As a privately owned company, there has been no active market for our common stock. Accordingly, we have had no program, plan or practice pertaining to the timing of stock option grants to named executive officers coinciding with the release of material non-public information.

Retirement Savings

All of our full-time employees, including our named executive officers, are eligible to participate in our 401(k) plan. Pursuant to our 401(k) plan, employees may elect to reduce their current compensation by up to the statutorily prescribed annual limit of $16,500 in 2010 (additional salary deferrals not to exceed $5,500 are available to those employees 50 years of age or older) and to have the amount of this reduction contributed to our 401(k) plan. We do not make matching or profit sharing contributions under our 401(k) plan.

Perquisites, Health and Welfare Benefits and Other Compensation

The establishment of competitive benefit packages for our employees is an important factor in attracting and retaining highly qualified personnel.

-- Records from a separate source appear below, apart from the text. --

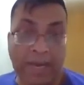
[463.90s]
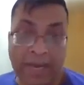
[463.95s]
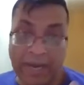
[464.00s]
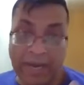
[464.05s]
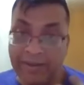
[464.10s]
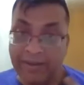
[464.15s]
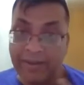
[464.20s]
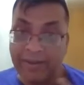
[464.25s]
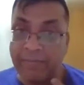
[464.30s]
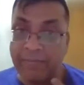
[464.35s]

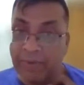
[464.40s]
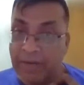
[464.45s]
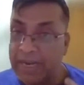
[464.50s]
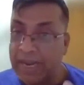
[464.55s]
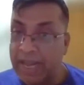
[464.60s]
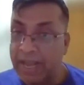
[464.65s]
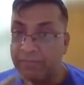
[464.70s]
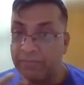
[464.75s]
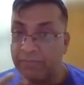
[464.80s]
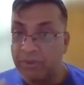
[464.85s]

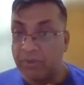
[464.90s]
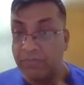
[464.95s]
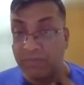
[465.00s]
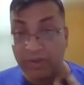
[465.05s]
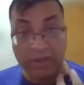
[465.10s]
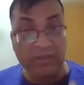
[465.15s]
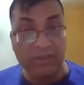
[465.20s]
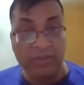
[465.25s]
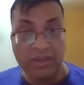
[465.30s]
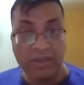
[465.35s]
in times
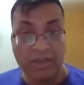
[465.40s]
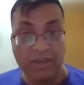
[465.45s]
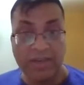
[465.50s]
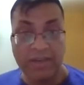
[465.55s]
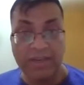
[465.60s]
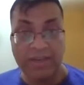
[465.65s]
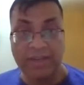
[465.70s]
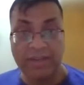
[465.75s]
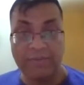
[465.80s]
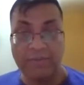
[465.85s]
of
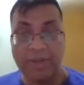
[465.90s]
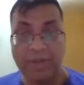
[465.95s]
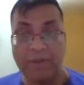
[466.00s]
uncertainty,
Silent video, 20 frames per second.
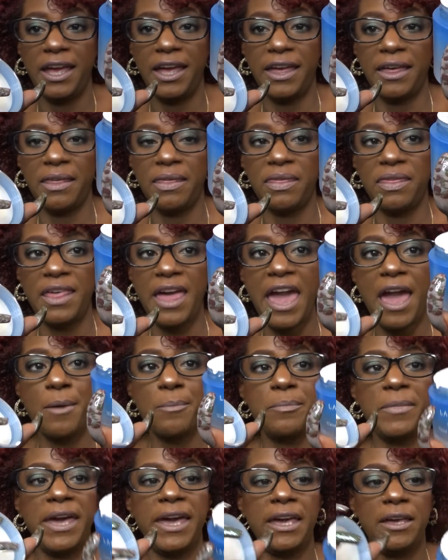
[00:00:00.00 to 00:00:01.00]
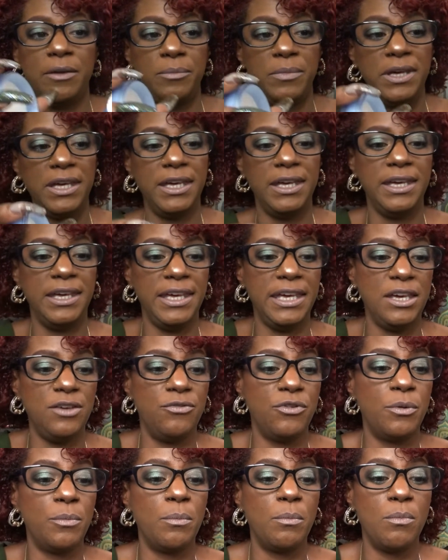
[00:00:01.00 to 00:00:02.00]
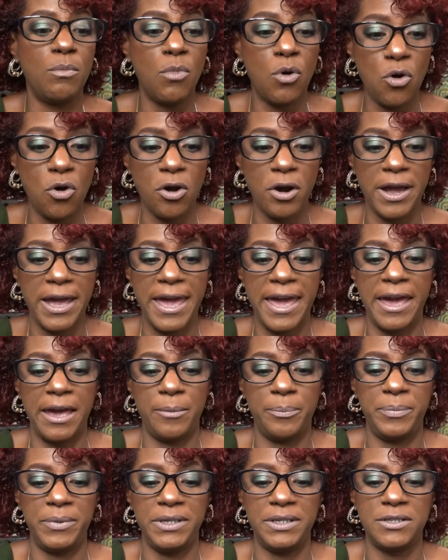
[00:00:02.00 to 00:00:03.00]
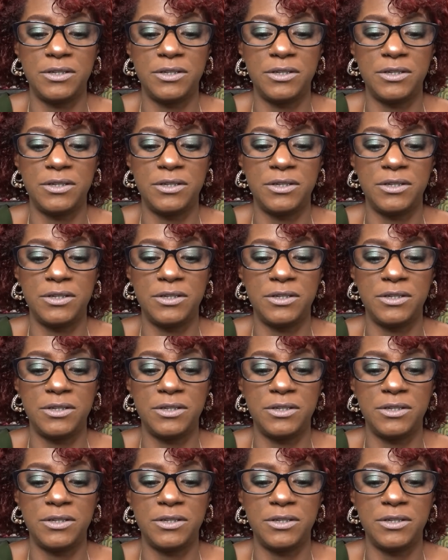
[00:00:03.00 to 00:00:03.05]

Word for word: And that made me even more happy.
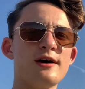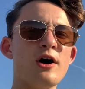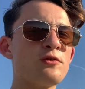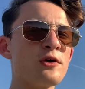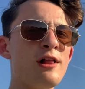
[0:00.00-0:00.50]

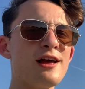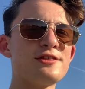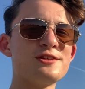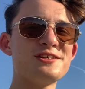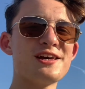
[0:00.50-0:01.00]
Overall, I
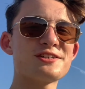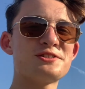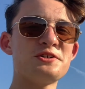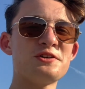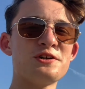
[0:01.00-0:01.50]
think the
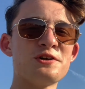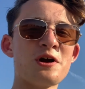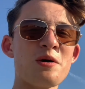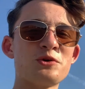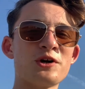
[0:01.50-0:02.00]
exterior
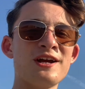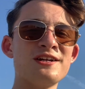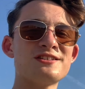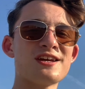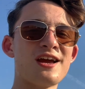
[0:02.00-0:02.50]

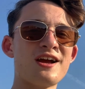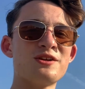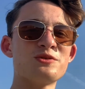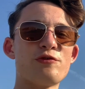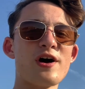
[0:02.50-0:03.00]
upgrades
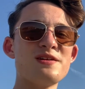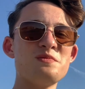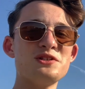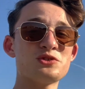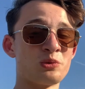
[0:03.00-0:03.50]
and
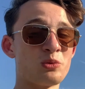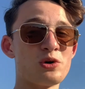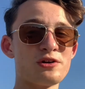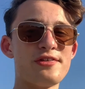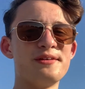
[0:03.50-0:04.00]
refinements were
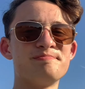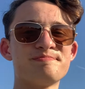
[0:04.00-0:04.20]
worth it.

Health and Welfare Benefits

Our named executive officers are eligible to participate in all of our employee benefit plans, including our medical, dental, vision, group life, and disability insurance plans, in each case on the same basis as other employees. We believe that these health and welfare benefits help ensure that we have a productive and focused workforce through reliable and competitive health and other benefits.

Perquisites

We do not provide significant perquisites or personal benefits to our named executive officers.

Post Termination and Change in Control Benefits

We do not have any employment or severance agreements with our named executive officers.

As described above, we routinely grant our named executive officers stock options under our equity incentive plans. For a description of the change in control provisions in such equity incentive plans applicable to these stock options, see “— Employee Plans — 2008 Equity Incentive Award Plan” and “— 2000 Equity Incentive Plan” below.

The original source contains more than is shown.